The Hannibal network shows most clearly the extent of the far-right threat posed by the KSK. After the arrest in April 2017 of the military officer Franco A., who had posed as a refugee, it gradually became known that a non-commissioned officer of the elite unit named André S. had built up an extensive right-wing extremist network under the pseudonym Hannibal, with groups throughout Germany, Austria and Switzerland.

The Hannibal network included commando soldiers, elite police officers, agents for the intelligence agencies, judges and other state officials. They made extremely violent plans. They had access to military and security resources and planned to use them to eliminate political opponents.

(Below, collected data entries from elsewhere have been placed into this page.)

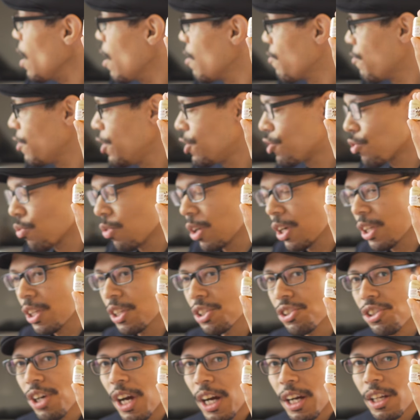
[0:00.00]
of each one of
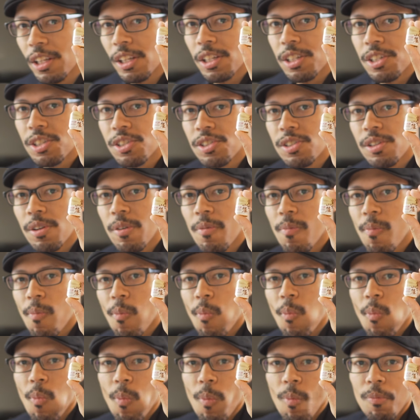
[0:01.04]
the chocolates,
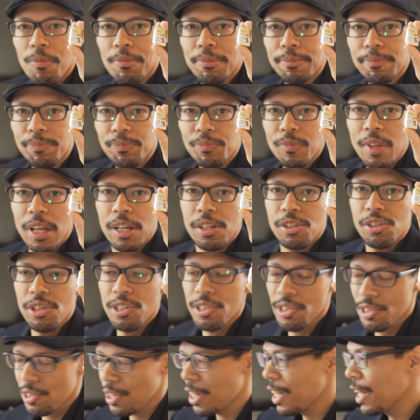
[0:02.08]

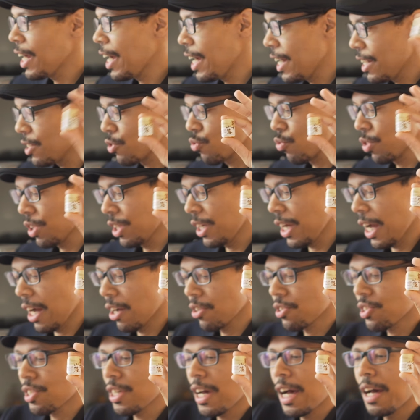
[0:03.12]
just as with the
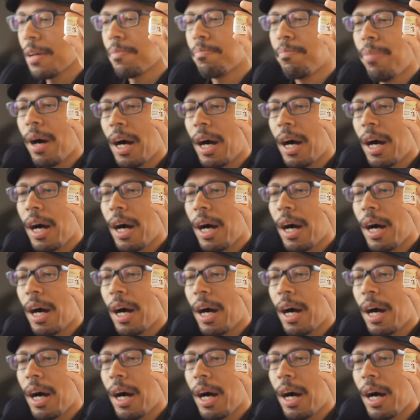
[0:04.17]
outsideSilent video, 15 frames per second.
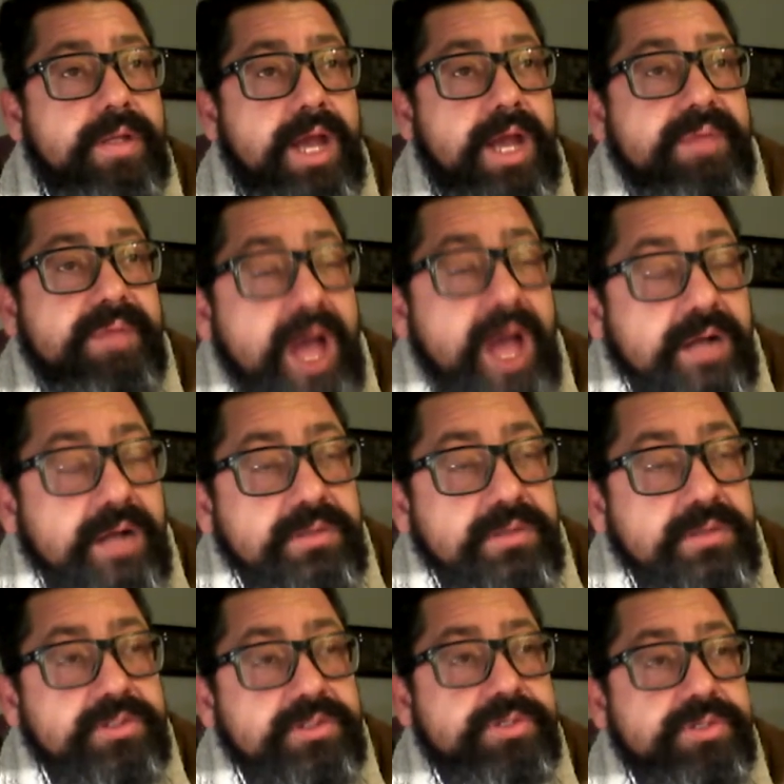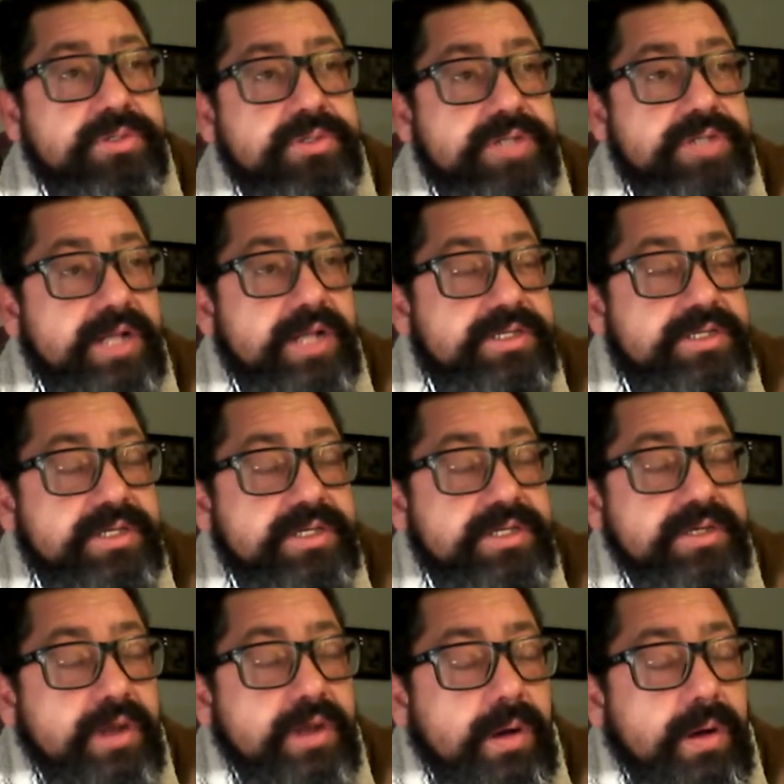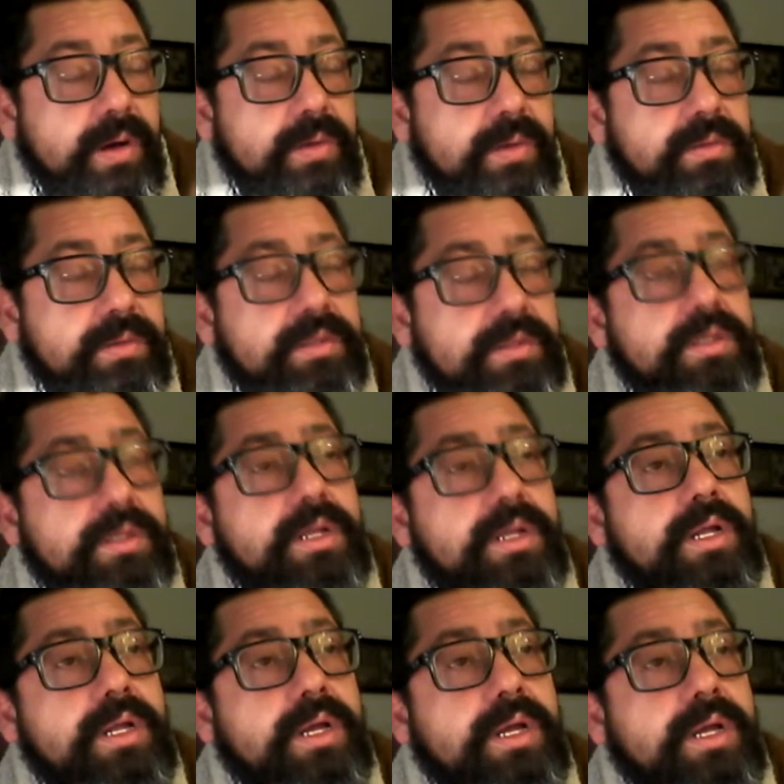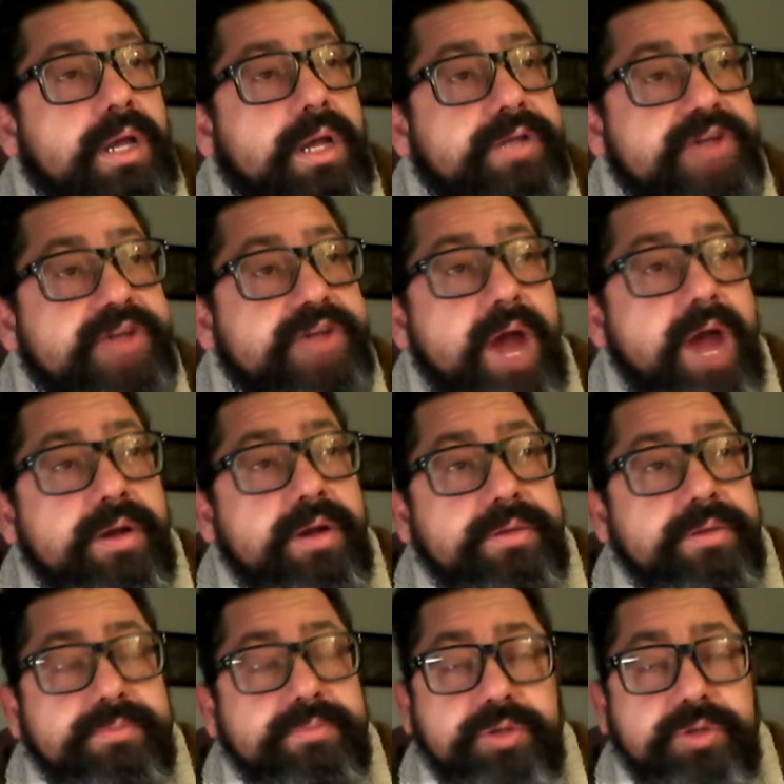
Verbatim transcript: and I'm an uncle to Chelsea and Cole and Jared.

Members of the Hannibal group “Nordkreuz” stole tens of thousands of ammunition rounds from authorities and planned to kidnap political opponents with Bundeswehr transporters and murder them at specified locations. They kept enemy lists, and order lists for caustic lime and hundreds of body bags.

Although journalistic investigations revealed numerous details about the far-right conspiracy and the Federal Prosecutor’s Office conducted investigations, André S. was never prosecuted. After eight years of service in the KSK, most recently as an instructor and security officer in the Calw barracks, he was transferred but not released from the Bundeswehr. There has not even been a disciplinary case mounted against him. The Frankfurt Higher Regional Court rejected putting him on trial due to a lack of “sufficient suspicion of terrorism.”

One reason is that André S. worked as an informant for the military intelligence service MAD. This reveals the same pattern as in the National Socialist Underground (NSU) case. Numerous informants and employees of the secret services who promoted far-right forces with state funds were active in the immediate proximity of the far-right NSU trio that murdered 10 people. The files in the case are still under lock and key. Parliamentary committees of inquiry were denied access to them.

The obvious conclusion is that there is a connection between the Hannibal group and the Reichsbürger Network, which the Federal Public Prosecutor is now investigating. However, the investigation will either be stonewalled or limited to alleged “individual perpetrators” as in previous cases—the NSU trial, the attack on Cologne’s Mayor Henriette Reker, the murder of Kassel’s regional President Walter Lübcke and the terrorist attacks in Halle and Hanau.

The far-right structures extend deep into the state apparatus and are closely linked to the return of militarism. In the Baltic States and Ukraine, the Bundeswehr cooperates with armies that worship Nazi collaborators during the Second World War as heroes. Historians such as Jörg Baberowski and Timothy Snyder, who trivialize the crimes of the Nazis, are promoted.

The ruling elite needs the far right to suppress the growing opposition to militarism and its devastating social consequences. Having been forced to move against the Reichsbürger Network, the ruling class will use the exposure of the fascist coup plot as justification to strengthen the state and take action against left-wing opponents.

Only one week after the raid against the Reichsbürger, the Public Prosecutor’s Office in Neuruppin ordered nationwide house searches of “last generation” activists. The Prosecutor’s Office is investigating the environmental group for “the initial suspicion of formation or support of a criminal association, disruption of public enterprises, trespassing and coercion.” The pretext for the legal attack is a protest against the refinery PCK Schwedt, in which members of the group are said to have turned off the emergency valves of the pipeline that carries oil from Rostock to Schwedt.